28

I wrote a python script to process very large files (few TB in total), which I'll run on an EC2 instance. Afterwards, I want to store the processed files in an S3 bucket. Currently, my script first saves the data to disk and then uploads it to S3. Unfortunately, this will be quite costly given the extra time spent waiting for the instance to first write to disk and then upload.

Is there any way to use boto3 to write files directly to an S3 bucket?
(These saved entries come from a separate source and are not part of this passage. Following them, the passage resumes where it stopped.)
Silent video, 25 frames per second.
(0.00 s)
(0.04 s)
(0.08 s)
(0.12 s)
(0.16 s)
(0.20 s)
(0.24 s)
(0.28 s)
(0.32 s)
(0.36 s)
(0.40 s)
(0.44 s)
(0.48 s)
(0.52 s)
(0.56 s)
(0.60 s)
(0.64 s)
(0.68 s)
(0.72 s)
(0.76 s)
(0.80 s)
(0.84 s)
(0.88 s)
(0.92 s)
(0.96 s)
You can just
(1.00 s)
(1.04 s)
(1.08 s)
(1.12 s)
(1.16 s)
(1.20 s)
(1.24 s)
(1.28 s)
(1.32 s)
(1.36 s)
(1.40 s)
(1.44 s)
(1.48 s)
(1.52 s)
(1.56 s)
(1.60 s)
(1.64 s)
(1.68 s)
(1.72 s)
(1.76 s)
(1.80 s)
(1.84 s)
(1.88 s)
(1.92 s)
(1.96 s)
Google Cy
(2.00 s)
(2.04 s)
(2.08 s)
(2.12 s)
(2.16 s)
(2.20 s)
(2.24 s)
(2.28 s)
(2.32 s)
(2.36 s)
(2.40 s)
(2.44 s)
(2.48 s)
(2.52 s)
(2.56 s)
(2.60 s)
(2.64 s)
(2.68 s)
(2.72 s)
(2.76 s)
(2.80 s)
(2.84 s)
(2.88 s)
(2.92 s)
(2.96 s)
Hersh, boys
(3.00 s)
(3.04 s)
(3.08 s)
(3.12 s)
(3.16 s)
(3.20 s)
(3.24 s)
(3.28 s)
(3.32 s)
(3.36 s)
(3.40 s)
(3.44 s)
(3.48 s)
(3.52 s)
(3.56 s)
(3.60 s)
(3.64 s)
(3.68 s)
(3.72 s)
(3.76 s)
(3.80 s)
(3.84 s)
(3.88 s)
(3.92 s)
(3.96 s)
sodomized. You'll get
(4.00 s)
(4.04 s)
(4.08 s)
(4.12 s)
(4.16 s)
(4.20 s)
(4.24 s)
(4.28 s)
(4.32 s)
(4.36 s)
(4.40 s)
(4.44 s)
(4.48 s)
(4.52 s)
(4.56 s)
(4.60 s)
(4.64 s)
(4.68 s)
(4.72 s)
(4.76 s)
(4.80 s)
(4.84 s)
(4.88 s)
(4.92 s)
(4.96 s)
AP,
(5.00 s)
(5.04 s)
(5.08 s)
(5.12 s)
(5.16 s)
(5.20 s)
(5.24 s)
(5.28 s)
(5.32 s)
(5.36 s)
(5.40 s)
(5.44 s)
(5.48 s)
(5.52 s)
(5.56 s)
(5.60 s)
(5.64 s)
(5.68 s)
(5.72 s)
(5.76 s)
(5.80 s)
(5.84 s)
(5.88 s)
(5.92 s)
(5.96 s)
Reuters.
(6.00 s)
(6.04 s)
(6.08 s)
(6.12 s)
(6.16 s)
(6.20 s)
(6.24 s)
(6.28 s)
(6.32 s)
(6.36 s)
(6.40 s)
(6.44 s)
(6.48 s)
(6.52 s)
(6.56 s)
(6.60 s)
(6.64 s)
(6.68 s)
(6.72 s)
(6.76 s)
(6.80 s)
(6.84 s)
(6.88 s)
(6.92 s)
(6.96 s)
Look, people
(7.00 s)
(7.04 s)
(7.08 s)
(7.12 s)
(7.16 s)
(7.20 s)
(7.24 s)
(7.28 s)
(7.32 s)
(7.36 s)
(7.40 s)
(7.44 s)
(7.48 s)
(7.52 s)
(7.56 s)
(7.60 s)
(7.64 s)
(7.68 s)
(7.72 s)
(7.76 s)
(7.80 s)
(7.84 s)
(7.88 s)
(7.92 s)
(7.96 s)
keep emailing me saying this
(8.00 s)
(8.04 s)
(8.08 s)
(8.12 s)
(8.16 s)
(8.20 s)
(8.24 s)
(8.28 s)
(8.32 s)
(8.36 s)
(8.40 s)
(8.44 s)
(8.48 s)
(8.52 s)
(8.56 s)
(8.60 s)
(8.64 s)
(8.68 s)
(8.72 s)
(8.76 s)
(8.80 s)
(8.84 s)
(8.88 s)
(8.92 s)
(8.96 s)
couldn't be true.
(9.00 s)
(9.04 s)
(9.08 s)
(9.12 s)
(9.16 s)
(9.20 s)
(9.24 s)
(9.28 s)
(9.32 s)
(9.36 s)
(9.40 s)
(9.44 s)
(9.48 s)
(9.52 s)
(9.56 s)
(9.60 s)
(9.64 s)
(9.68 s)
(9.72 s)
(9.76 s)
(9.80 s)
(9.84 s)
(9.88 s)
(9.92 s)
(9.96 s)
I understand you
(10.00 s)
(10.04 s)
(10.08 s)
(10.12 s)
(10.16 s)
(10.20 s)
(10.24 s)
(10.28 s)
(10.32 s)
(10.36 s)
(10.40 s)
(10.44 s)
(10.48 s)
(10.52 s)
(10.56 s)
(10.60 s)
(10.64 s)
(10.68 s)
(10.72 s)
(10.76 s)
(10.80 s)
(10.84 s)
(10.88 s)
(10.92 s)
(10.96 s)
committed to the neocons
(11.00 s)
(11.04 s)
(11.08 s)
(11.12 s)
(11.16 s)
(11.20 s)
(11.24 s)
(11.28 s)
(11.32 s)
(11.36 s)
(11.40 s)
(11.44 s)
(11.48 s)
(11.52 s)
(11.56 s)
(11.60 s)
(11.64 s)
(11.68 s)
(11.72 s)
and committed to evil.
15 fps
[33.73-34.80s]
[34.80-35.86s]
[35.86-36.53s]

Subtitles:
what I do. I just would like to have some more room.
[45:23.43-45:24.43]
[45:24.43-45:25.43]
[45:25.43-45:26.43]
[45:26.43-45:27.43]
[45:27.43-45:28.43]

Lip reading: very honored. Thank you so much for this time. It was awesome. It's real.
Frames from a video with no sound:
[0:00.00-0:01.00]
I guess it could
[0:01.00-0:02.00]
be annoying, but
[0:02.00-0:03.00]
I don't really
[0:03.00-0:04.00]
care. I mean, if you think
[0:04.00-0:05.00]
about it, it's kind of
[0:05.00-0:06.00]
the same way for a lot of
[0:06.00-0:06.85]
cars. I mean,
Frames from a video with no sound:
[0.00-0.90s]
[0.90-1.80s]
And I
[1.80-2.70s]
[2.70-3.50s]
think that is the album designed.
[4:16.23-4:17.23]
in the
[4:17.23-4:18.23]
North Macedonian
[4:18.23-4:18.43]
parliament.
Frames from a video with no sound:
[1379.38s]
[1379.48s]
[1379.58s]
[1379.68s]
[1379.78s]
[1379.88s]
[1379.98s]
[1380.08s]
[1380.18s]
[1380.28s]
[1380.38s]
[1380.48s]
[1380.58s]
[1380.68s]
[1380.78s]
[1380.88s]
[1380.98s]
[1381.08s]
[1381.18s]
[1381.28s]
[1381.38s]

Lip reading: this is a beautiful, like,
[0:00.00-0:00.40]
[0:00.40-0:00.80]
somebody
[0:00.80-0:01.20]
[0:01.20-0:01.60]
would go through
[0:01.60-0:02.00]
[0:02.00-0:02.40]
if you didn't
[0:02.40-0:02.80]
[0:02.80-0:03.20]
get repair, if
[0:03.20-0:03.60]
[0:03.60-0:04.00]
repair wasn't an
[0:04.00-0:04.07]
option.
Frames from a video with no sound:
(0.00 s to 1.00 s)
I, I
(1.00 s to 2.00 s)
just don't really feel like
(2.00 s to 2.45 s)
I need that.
Edit: to clarify my question, I'm asking if I have an object in memory, writing that object directly to S3 without first saving the object onto disk.

OneCricketeer
  • 179,855
  • 19
  • 132
  • 245
Richard Sun
  • 385
  • 1
  • 3
  • 6

2 Answers2

27

You can use put_object for this. Just pass in your file object as body.

For example:

import boto3

client = boto3.client('s3')
response = client.put_object( 
    Bucket='your-s3-bucket-name',
    Body='bytes or seekable file-like object',
    Key='Object key for which the PUT operation was initiated'
)
Nic
  • 12,220
  • 20
  • 77
  • 105
  • 4
    This is exactly what I needed. For anyone wondering, my script will now first use pickle.dumps to create a bytes representation of the object. Then, I used put_object as described above to write directly to S3. To retrieve the object later, use get_object to get from S3 and pickle.loads to unpickle it. – Richard Sun Jan 29 '18 at 04:58
  • 1
    What is the key? – Jwan622 Sep 16 '19 at 19:24
  • 1
    @Jwan622 that'd be your file name – Nic Sep 17 '19 at 02:22
  • Is this possible while still using the high level apis? ie boto3.transfer? – Famous Jameis Apr 20 '21 at 06:59
0

It's working with the S3 put_object method:

key = 'filename'
response = s3.put_object(Bucket='Bucket_Name',
                         Body=json_data,
                         Key=key)
Nic
  • 12,220
  • 20
  • 77
  • 105
Abdul Rehman
  • 5,326
  • 9
  • 77
  • 150